**Aim of the task:**
Skip the pictures. Retype exactly, and only, the lines between the line holding "[00:00:04.00 to 00:00:05.00]" and the last line below, inclusive.

§

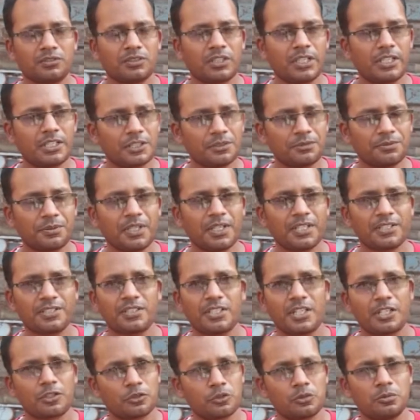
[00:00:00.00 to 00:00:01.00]
থার্টি
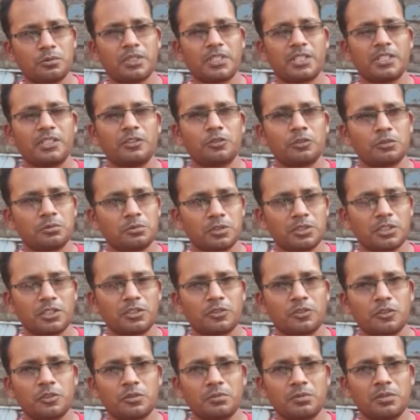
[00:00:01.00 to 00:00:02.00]
ফার্স্ট অক্টোবরে উদ্বোধন
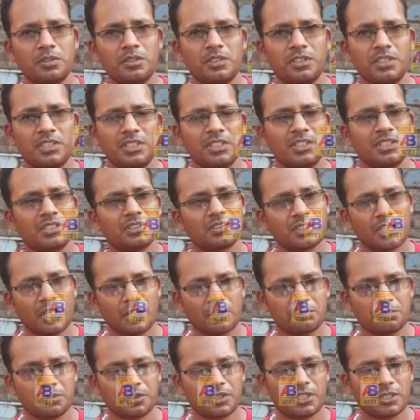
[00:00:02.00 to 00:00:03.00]
করব
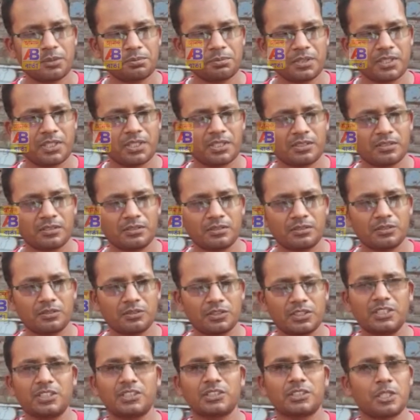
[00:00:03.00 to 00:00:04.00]
তারপরে আপনার
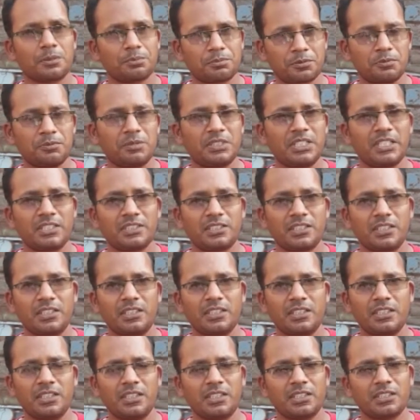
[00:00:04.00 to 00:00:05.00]
ওদিন সপ্তমী আছে
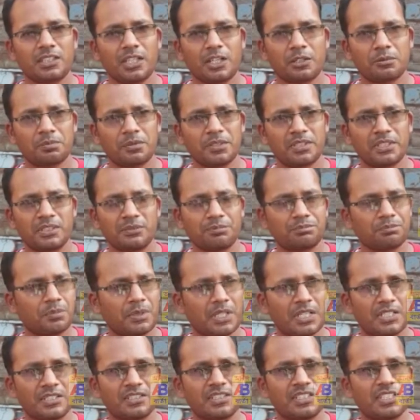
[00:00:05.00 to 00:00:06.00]
তারপরে
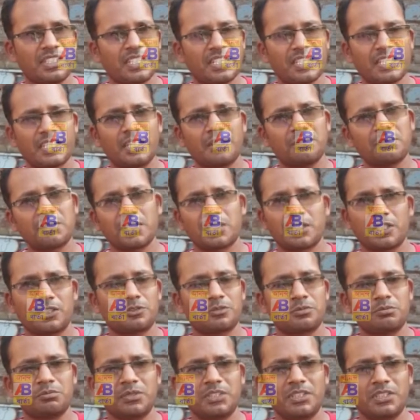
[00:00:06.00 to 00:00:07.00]
পাঁচ দিন রেখে আমরা
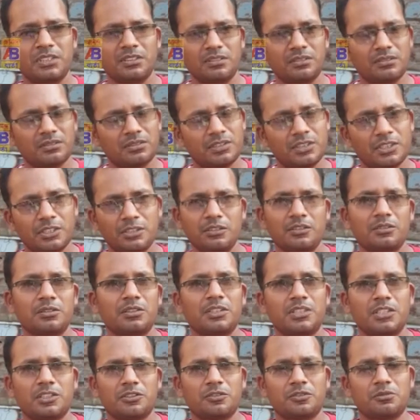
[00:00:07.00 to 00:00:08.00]
দশমী দিন
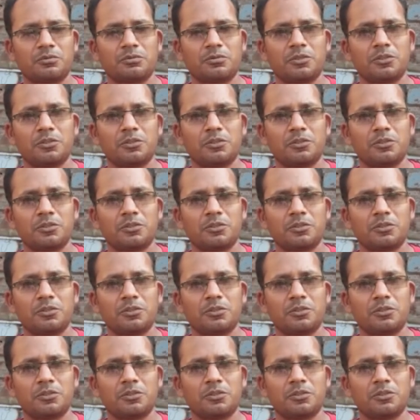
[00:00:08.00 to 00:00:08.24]
ইয়ে করব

§

**Solution below:**
[00:00:04.00 to 00:00:05.00]
ওদিন সপ্তমী আছে
[00:00:05.00 to 00:00:06.00]
তারপরে
[00:00:06.00 to 00:00:07.00]
পাঁচ দিন রেখে আমরা
[00:00:07.00 to 00:00:08.00]
দশমী দিন
[00:00:08.00 to 00:00:08.24]
ইয়ে করব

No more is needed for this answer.